Mr Barlow said suspending the National Insurance hike was ‘the most urgent step’ the Chancellor needed to take.
He added: “It is essential to ensure that funds are invested in factories, machinery and buildings, which in turn will preserve and create jobs.

However, Rishi Sunak must also go further. He is expected to announce long-term incentives to help manufacturing companies invest and plan for the future. One way for him to do this would be to extend the super-deduction to allow for longer-term planning.

“Long-term relief is also badly needed for businesses to pursue decarbonisation and net-zero programs, especially as the UK commits to reducing its greenhouse gas emissions by 2050. Expanding tax incentives for energy-efficient assets is crucial, especially for SMEs that typically struggle to stay ahead of the curve when it comes to reducing emissions.”
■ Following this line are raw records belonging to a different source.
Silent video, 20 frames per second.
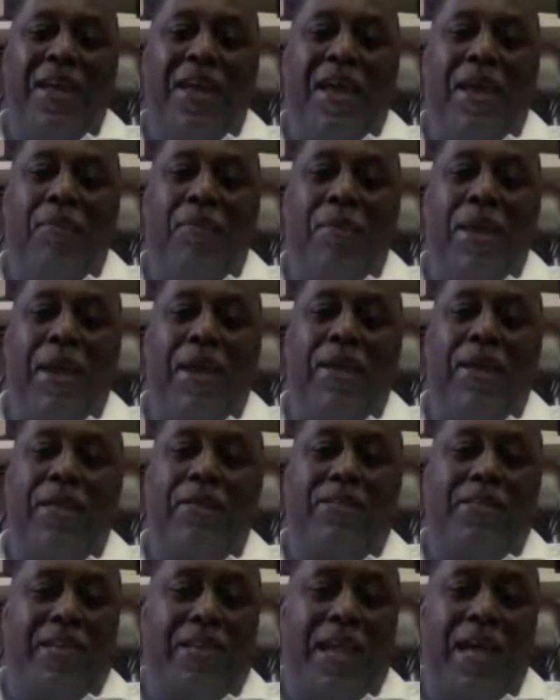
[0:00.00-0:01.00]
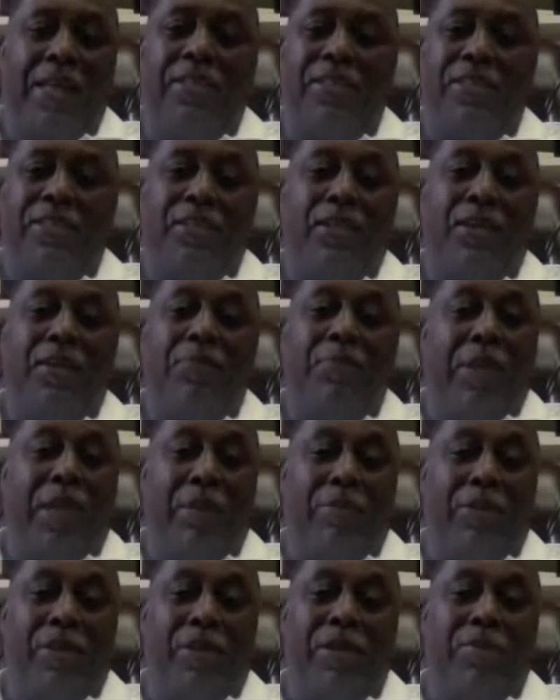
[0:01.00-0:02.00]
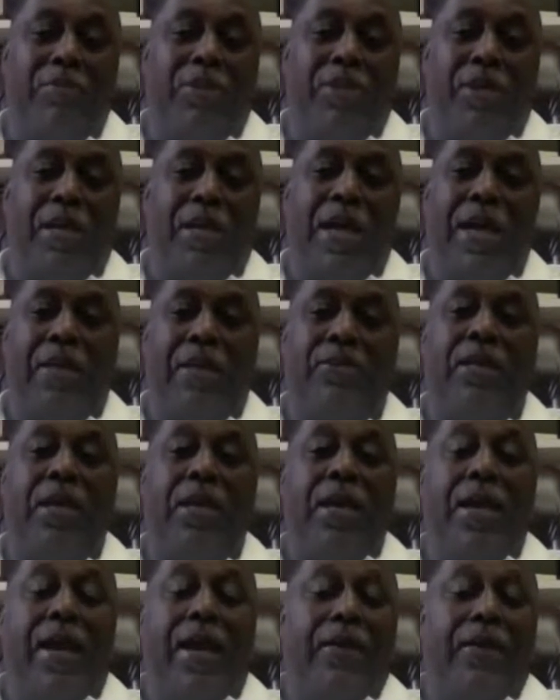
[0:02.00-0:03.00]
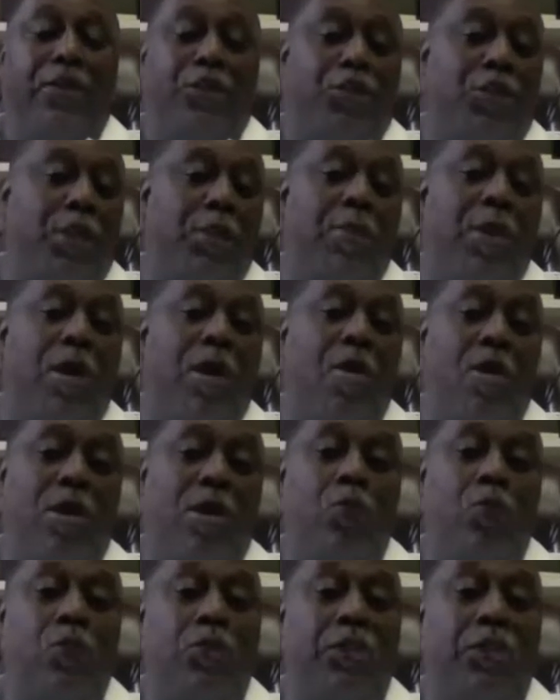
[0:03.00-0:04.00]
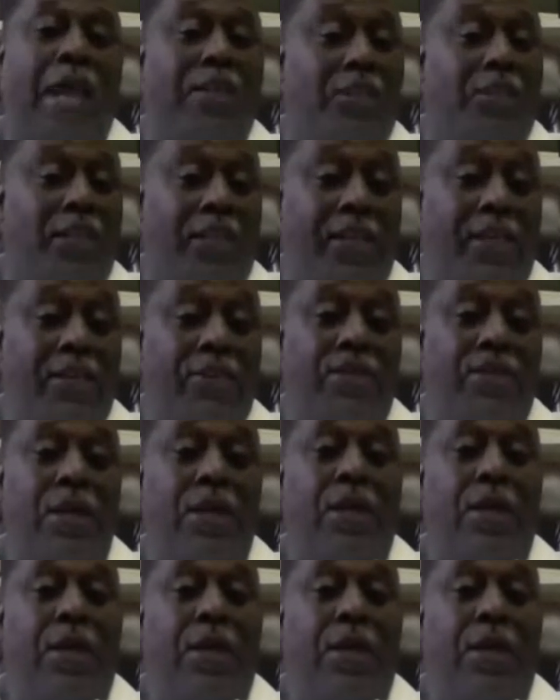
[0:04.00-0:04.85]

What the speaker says: And man, I tell you, I just love being able to come to you guys and to share my heart, which actually is,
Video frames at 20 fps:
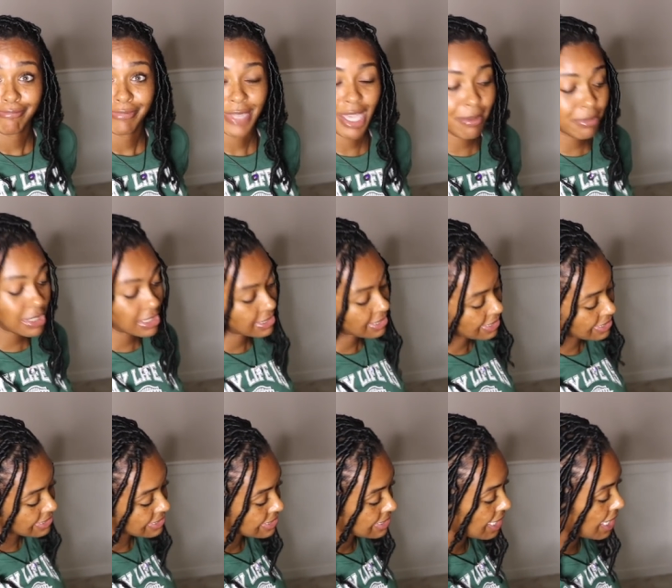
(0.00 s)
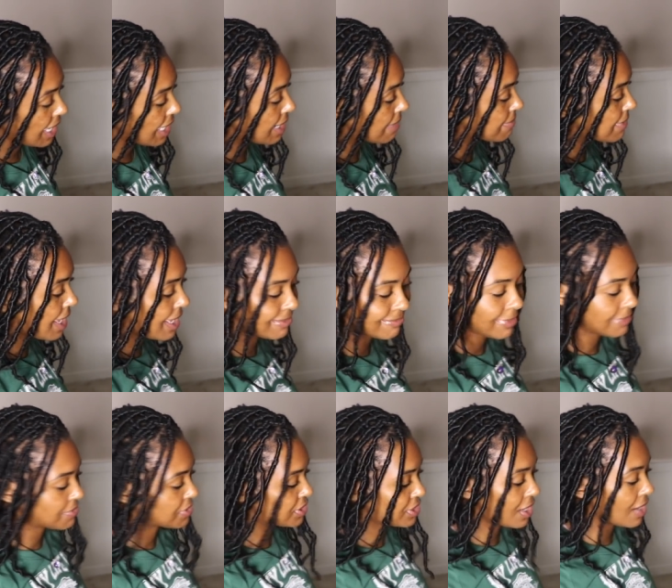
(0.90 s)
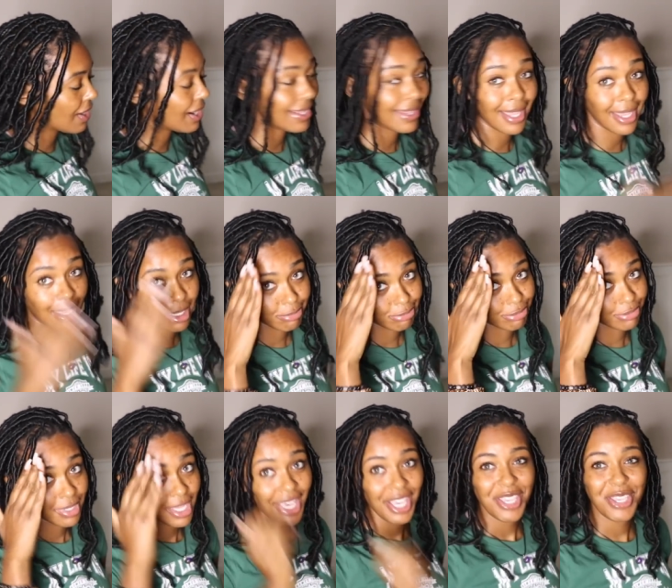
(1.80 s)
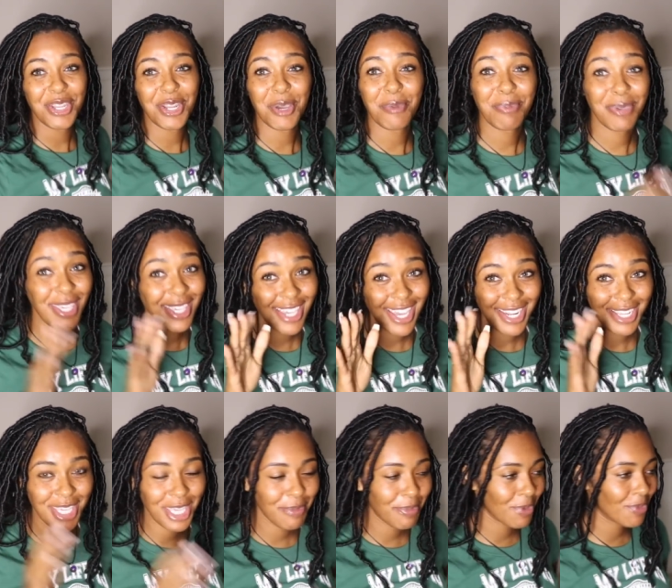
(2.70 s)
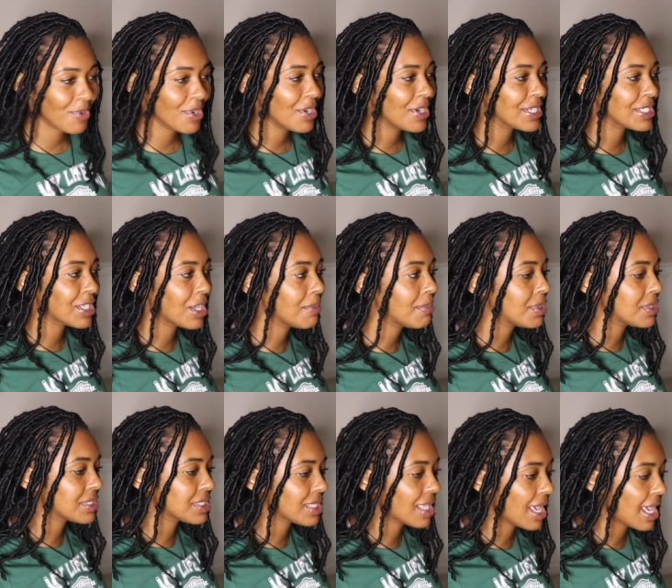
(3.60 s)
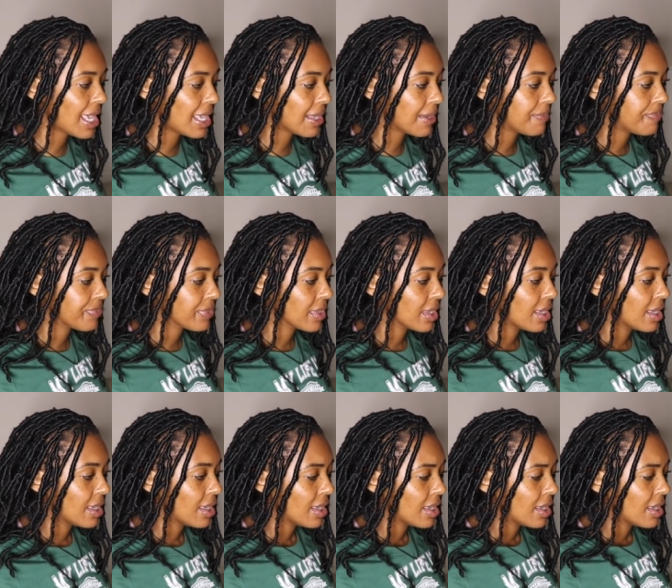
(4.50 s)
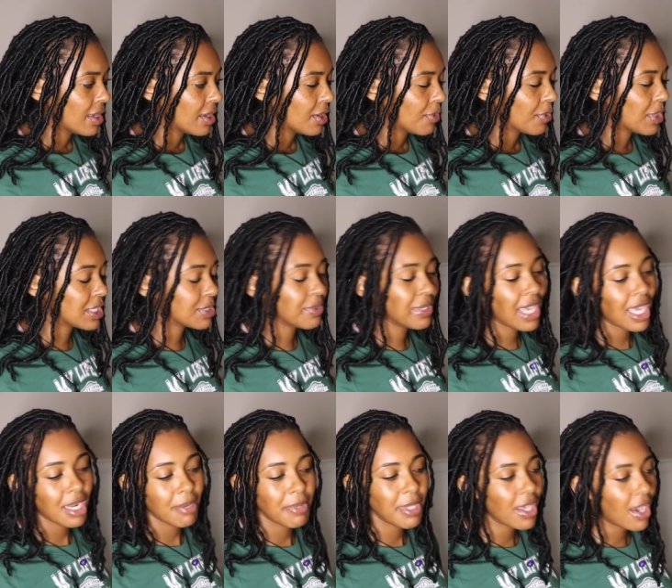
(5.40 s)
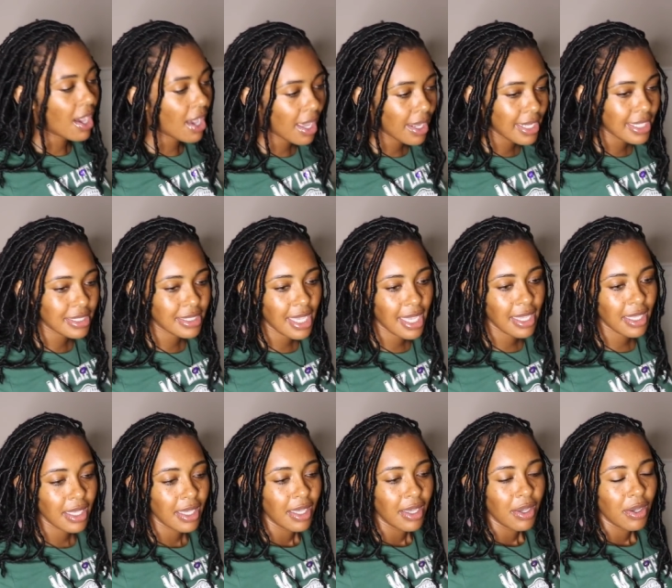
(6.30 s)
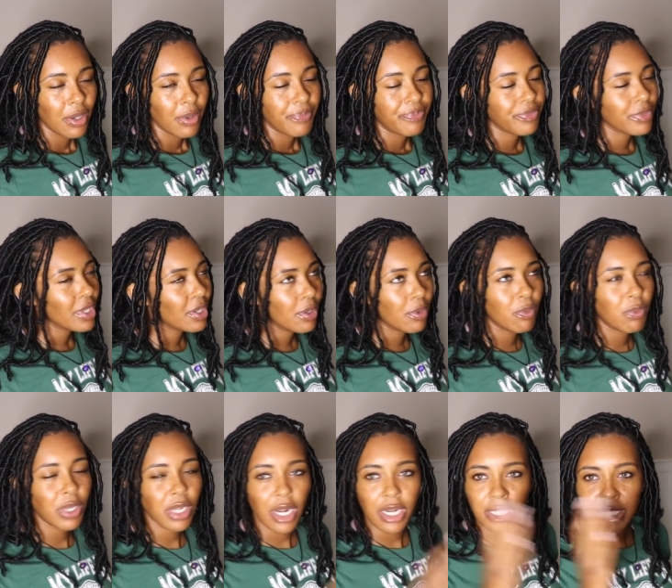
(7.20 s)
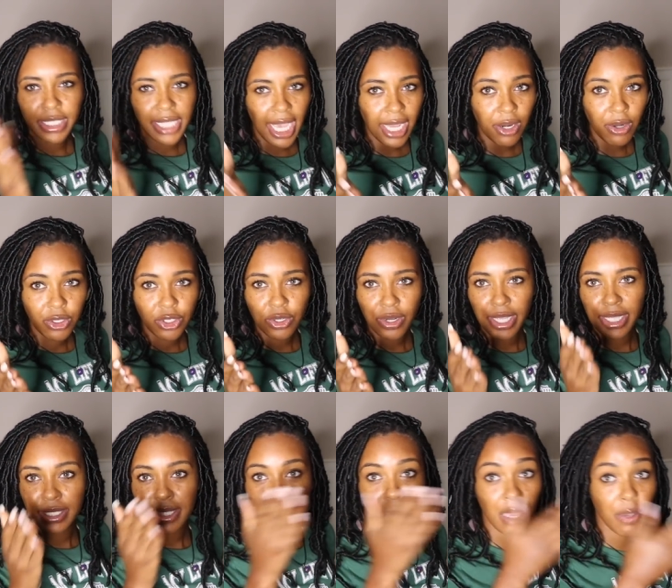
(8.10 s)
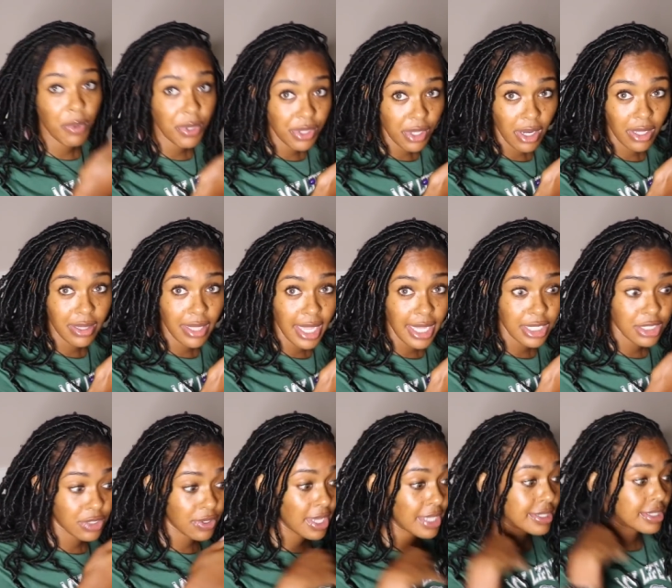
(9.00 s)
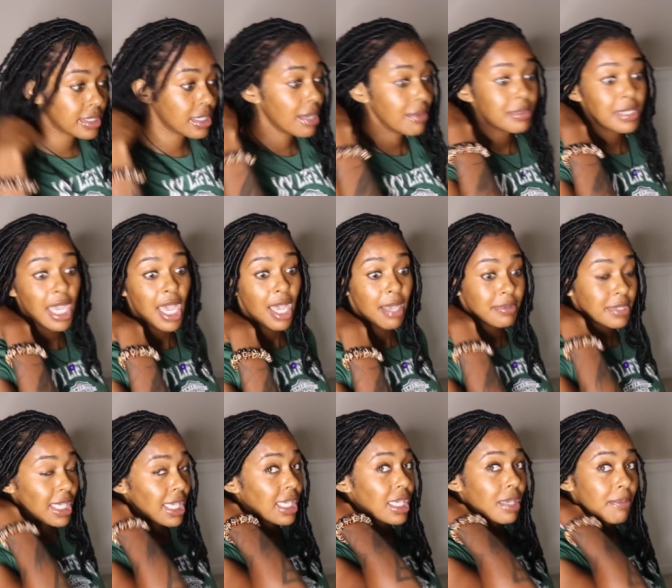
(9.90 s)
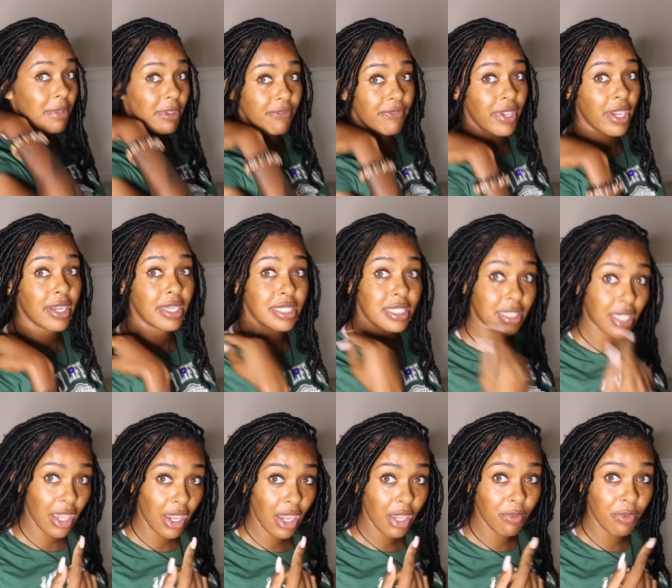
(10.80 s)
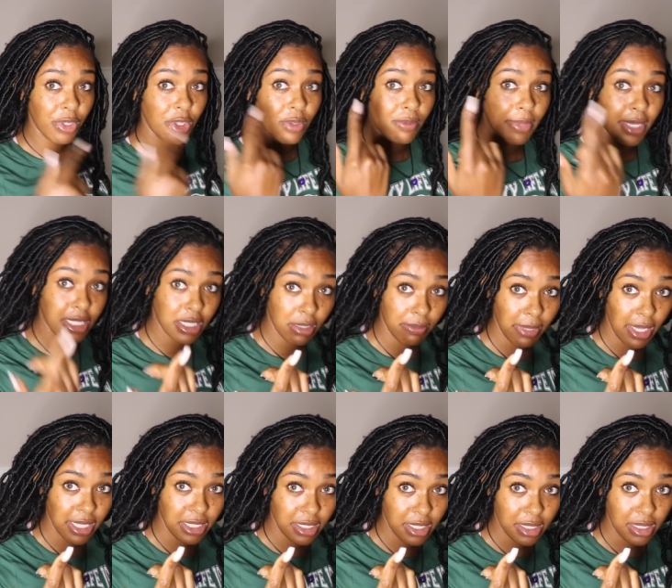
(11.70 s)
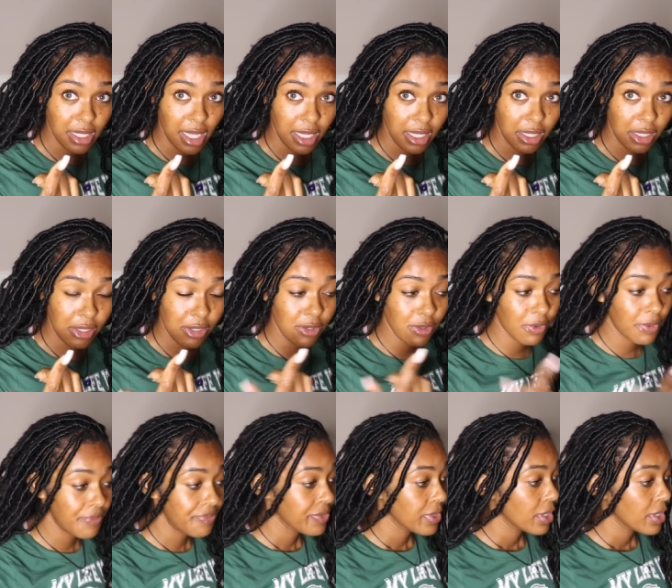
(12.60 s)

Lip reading: I'm just going to say it. I'm sorry. Like, you know, P got to keep it real. It's almost like, because we got to be honest, like, with our shadow traits and with our light traits, sometimes it can be very scary when you meet somebody just like you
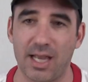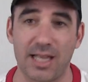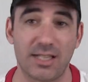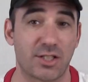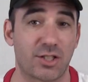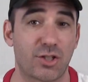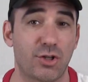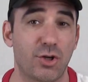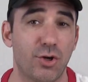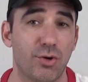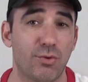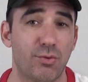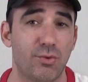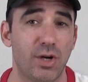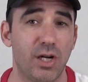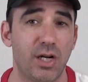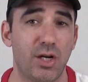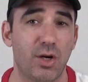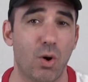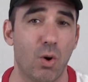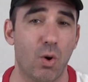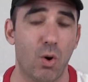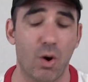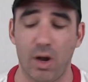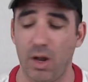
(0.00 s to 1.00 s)
It has good
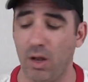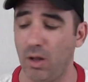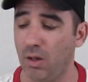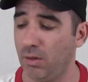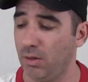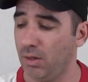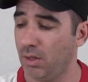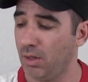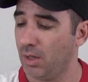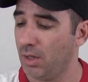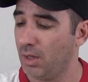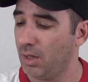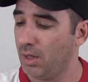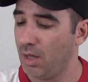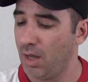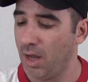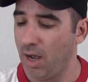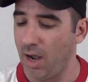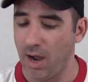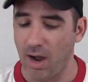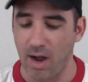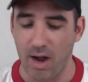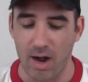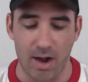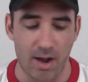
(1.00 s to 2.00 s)
recoil,
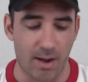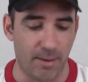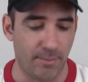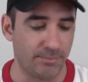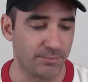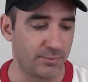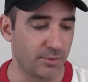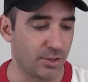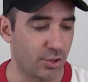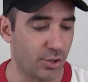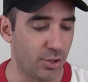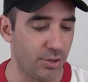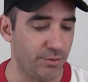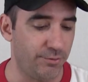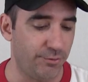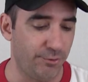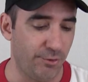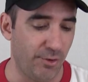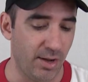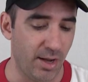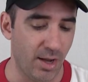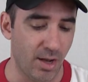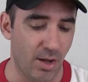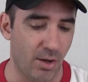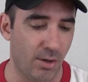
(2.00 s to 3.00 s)
good
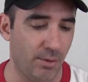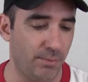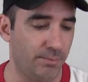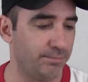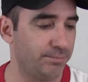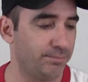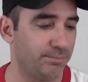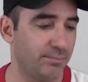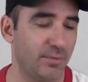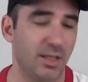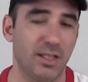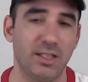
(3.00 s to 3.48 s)
feel.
JM Holdings Group, South West

Murray Ambler-Shattock, head of strategic operations, research and innovation development, said: “A windfall tax on ‘big energy companies’ on the massive profits made at the expense of the beleaguered British public, who currently can barely afford to heat and light their homes and for businesses that struggle to afford to produce and distribute their offerings.

“Strict measures to regulate fuel retail pricing behavior. Financial recovery actions against Covid measures loan fraudsters and against parties involved in unsuitable PPE that cost and waste billions of dollars from Taxpayers Road fund license fees have been replaced with a tax on fuel and energy purchase recharging instead of a tax on fixed costs per vehicle Recover furlough money from any company that has made substantial benefits during the pandemic but still asked for time off because she clearly didn’t need it.

“Move the Red Diesel Rebate being abolished onto green fuels such as HVO. Abolish IR35 and make it easy for businesses and organizations to hire the necessary skills and experience they need to grow and their development Provide Innovation Loans to businesses to develop new approaches to problems and advance Innovation Second and/or vacation homes must be purchased as an operated business through a public limited company and leased to third parties for at least 50% of the year.”